Go west, young man: lessons on health IT from Minnesota and Dr. DeSalvo

Minneapolis at night, photo courtesy of Matthew Paulson.

Dr. Karen DeSalvo has been making enormous strides for health data and interoperability since she assumed her role as the National Coordinator for Health  IT early last year, and even more since she was recently nominated as Assistant Secretary of Health and Human Services. Among these strides is the ambitious strategic plan she is spearheading through the ONC. This strategic plan sets forth five goals intended to enhance the U.S. health care system through improved health IT.

  1. Expand adoption of health IT.
  2. Advance secure and interoperable health information.
  3. Strengthen health care delivery.
  4. Advance the health and well-being of individuals and communities.
  5. Advance research, scientific knowledge and innovation.

Some have labeled the plan unrealistic or overly ambitious, but just this summer, I had the privilege of seeing the principles of this plan in action. Recently, I attended a summit on e-health in a part of the country that is characterized by interoperable health systems and smoothly running health IT systems. This state boasts 100 percent EHR automation rates across all hospitals, as well as a remarkable 97 percent rate among providers and 75 percent among nursing homes. Its health outcomes are dizzying: compared to the nation’s average, its premature death rate is 35 percent lower, and both its smoking rate and adult obesity rates are five percentage points lower.* So where is this remarkable e-health utopia? Minnesota.

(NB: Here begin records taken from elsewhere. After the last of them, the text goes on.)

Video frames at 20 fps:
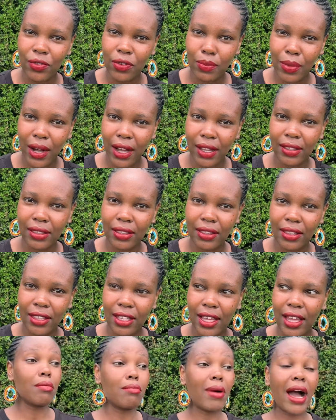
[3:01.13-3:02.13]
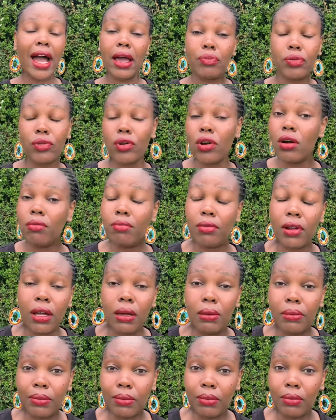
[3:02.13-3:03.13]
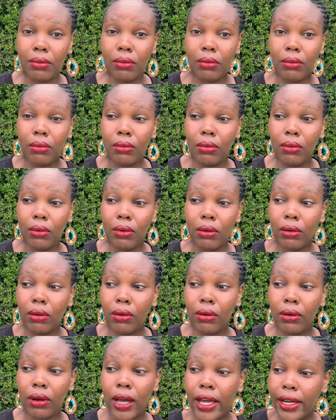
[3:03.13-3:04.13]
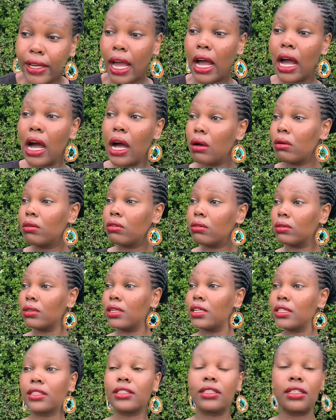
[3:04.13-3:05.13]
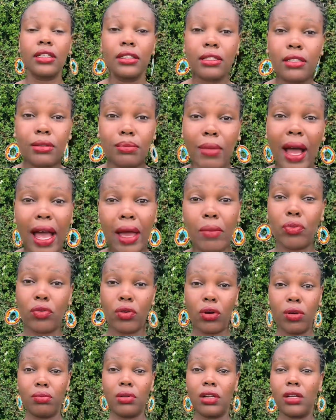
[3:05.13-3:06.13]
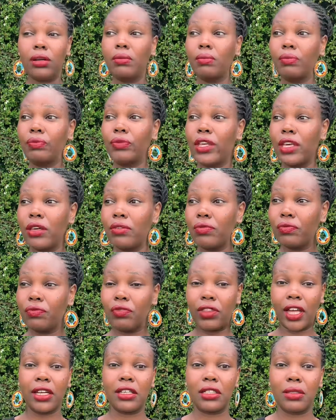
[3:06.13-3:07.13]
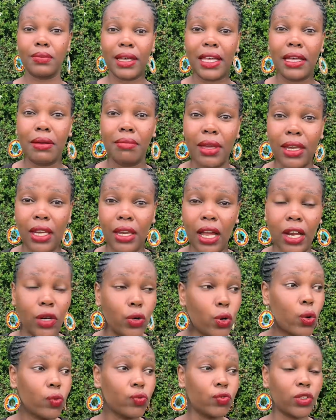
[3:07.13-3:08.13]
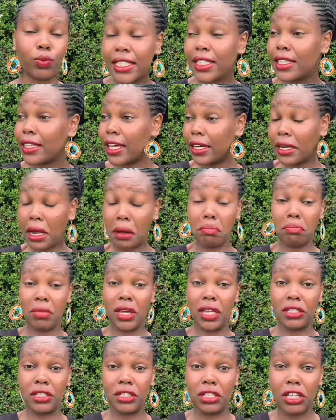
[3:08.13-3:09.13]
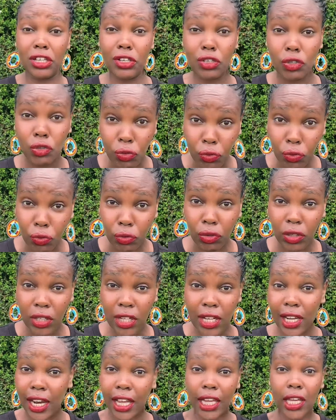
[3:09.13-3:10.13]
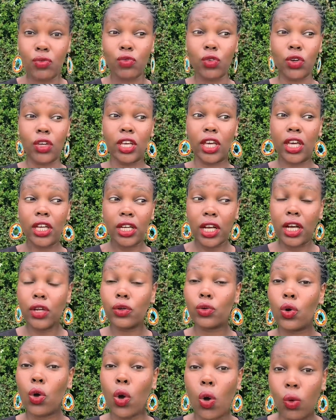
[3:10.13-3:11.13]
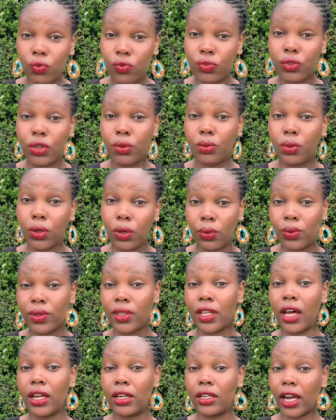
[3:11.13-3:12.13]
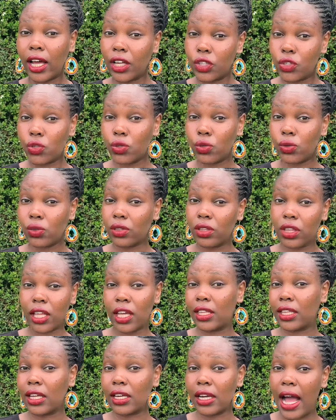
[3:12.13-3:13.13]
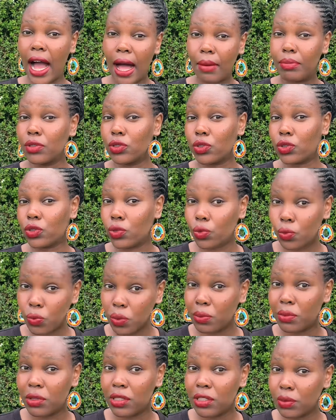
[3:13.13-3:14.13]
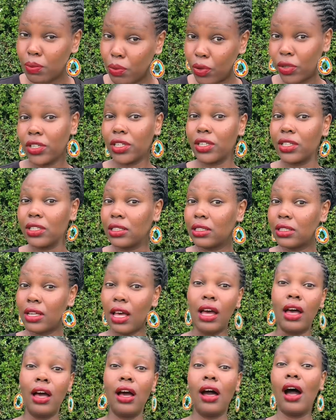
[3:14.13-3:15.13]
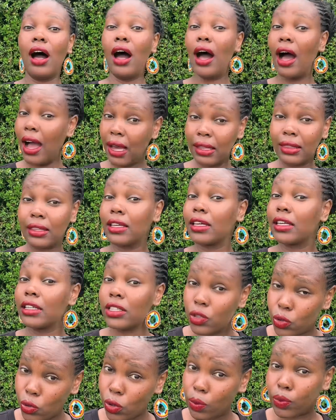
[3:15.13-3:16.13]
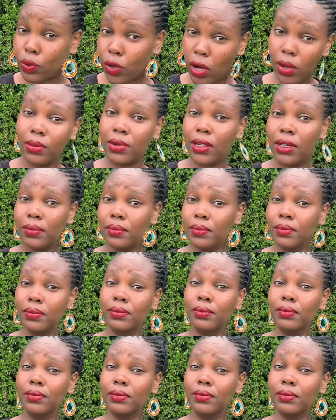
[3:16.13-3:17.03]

month? My problem. And how is it my problem if that is making men uncomfortable? Isn't that a men's issue? Like if you're getting uncomfortable with a natural thing that happens to women's bodies, I think it's your problem.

Smoking rates in Minnesota are 5 percentage points lower than the national average. Photo courtesy of CDC and Debora Cartagena.

I’ve always known Minnesota to be a remarkable place in terms of its state health agency’s cutting-edge practices—after all, our own Bill Brand came to us from Minnesota’s health department—but when I arrived there in June to participate in the Minnesota e-Health Summit, I wasn’t prepared for what I’d find there. Health stakeholders work together to craft collaborative solutions. There’s a healthy blend of public and private enterprise, all built on a smoothly running public health system.

My first question when faced with such an improbably effective public health system, of course, was “What’s in the water?” But my Minnesota colleagues soon set me straight. They attribute their success to a few different factors:

  • Strong, effective, thoughtful leadership.
  • A mindfulness of when competition is appropriate and when collaboration is appropriate.
  • Minnesota’s unusual spirit of social cohesion—Minnesota is a unique state in its region because it was settled largely by Scandinavian immigrants. The every-man-for-himself culture pervasive in much of the West (carried into the region by the early bootstrapping wagon-trainers sick of the soft East) is nowhere to be found here. Instead, you see the same we’re-all-in-this-together cultural attitudes you find in places like Sweden and Norway—and correspondingly impressive health systems.

 

Minnesota is, amazingly enough, achieving the Triple Aim Initiative, an approach to optimizing health system performance laid out by the Institute for Healthcare Improvement. The initiative cites three goals, all of which Minnesota is achieving with flying colors:

  1. Improving the patient experience of care (including quality and satisfaction).
  2. Improving the health of populations.
  3. Reducing the per capita cost of health care.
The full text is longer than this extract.